No, he had loved Arabella Shaw that afternoon, loved her as completely and consumingly as he had loved his wife and it was the diminution of the latter that wounded him most.
Arabella too had been driven by more than the demand of physical release, he was certain. She could have had the pick of those eager young officers, yet had chosen him, and as surely as he had recoiled after their wild fling, she had made no move to renew their passion, as if she too half-regretted it. She too harboured another love: that for her dead husband.
The moment he seized upon the thought, he doubted it.
'Could you still love me after my death?' he found himself blurting out, so introverted had his train of thought become.
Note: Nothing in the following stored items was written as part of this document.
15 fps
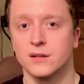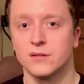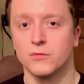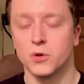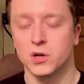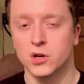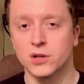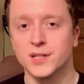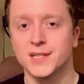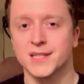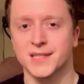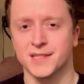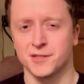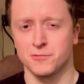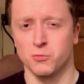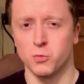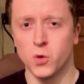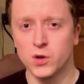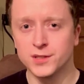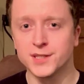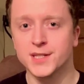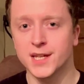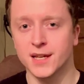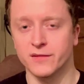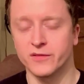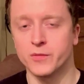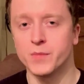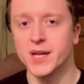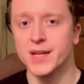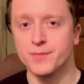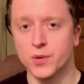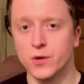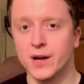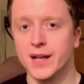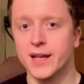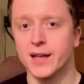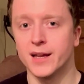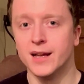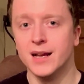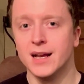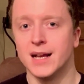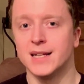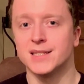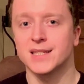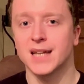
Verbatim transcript: What God is wanting for people here is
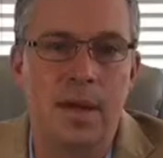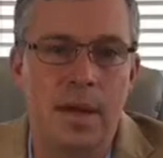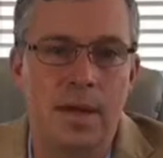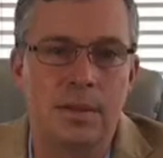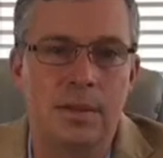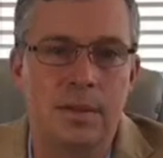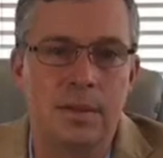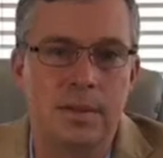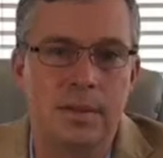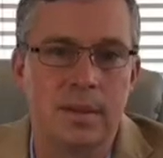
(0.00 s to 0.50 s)

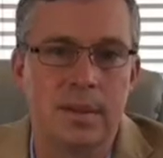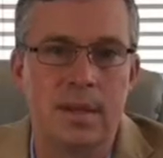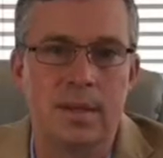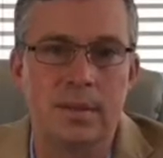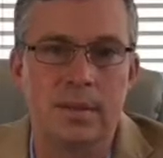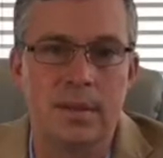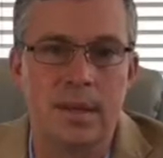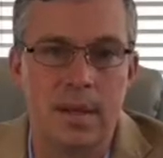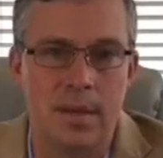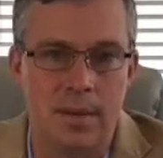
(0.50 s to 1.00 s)
cases
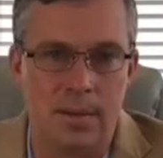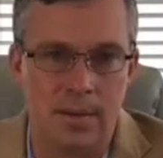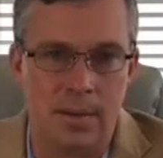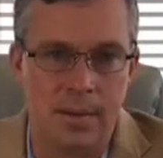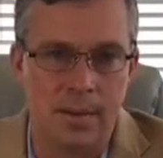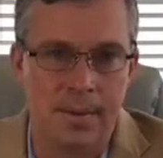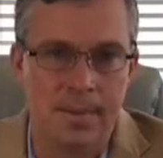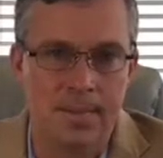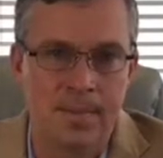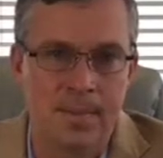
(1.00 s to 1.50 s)
get settled
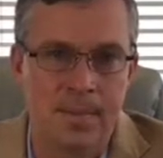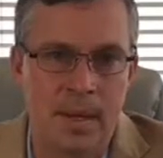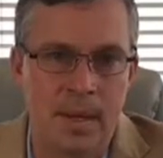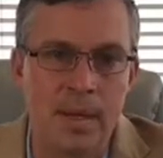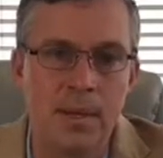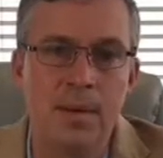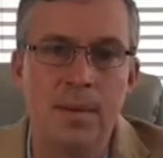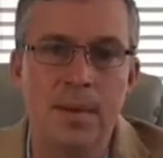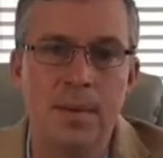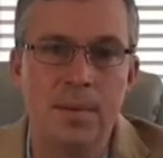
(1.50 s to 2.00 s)

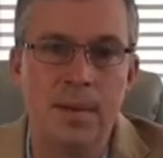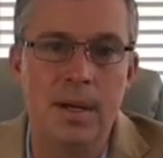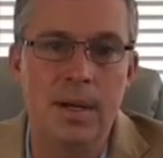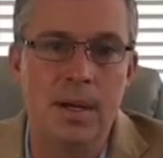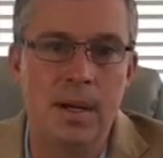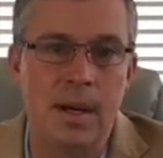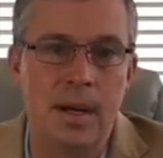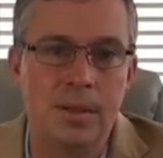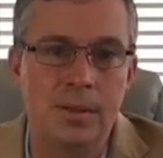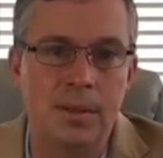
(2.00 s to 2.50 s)
either in
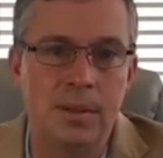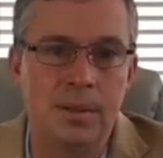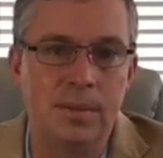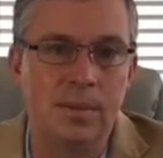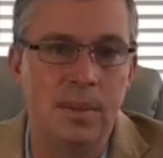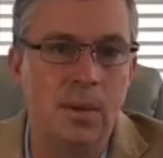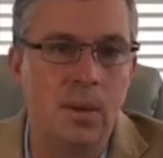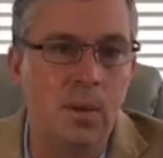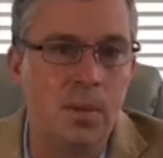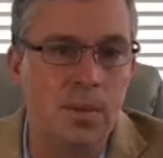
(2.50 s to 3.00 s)

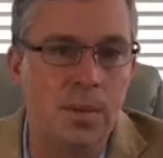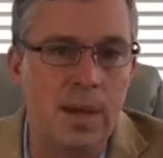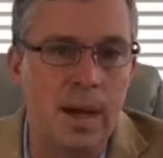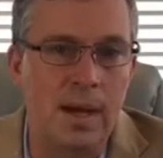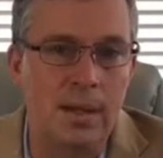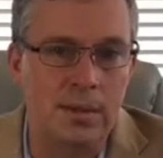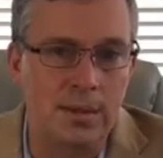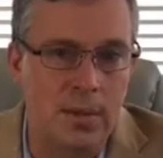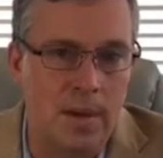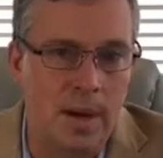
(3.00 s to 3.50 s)
mediation or
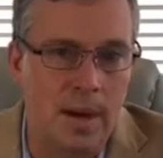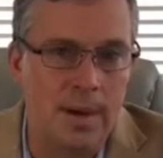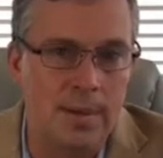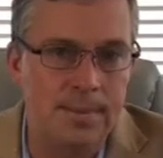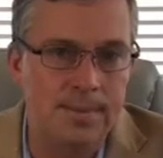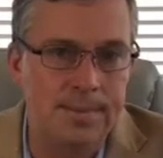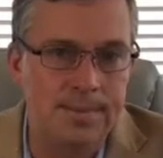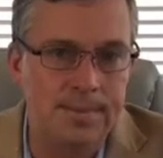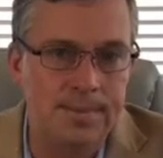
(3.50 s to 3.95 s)
without trial.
Elizabeth looked up, hand poised above the circular frame, the candlelight playing upon the needle with its trail of scarlet thread.
'Why do you ask?'
He shrugged, colouring, wishing he had guarded his tongue and seized by a sudden conviction that Elizabeth knew all about his affair, that he had spoken in his sleep and had called Arabella's name in his dreams. 'A fancy I have,' he said lamely, 'a self-conceit...'
'I love you when you are not here,' she replied, 'it is as bad sometimes as being a widow.'
The phrases struck him as confirmation of his fears, yet it might be mere foolishness on his part. He felt her eyes upon him almost quizzically.
'You are exhausted with this war,' she said, watching her husband with concern, thinking him much older since he returned from America in a way she had not previously noticed.
'I am perverted by this war,' he wanted to say, but he nodded his weariness and thrust himself to his feet. He could not apportion blame elsewhere but within himself. 'I’ll take a turn outside before we go up, Bess,' he said instead, 'to see all's well.' He bent over her head and kissed her hair. The strands of grey caught the yellow light and looked almost golden.
'Don't be long,' she said, and the catch in her voice articulated her desire. He squeezed her shoulder. Yes, he would drown his senses in the all-encompassing warmth of her body, but first he must excoriate his soul.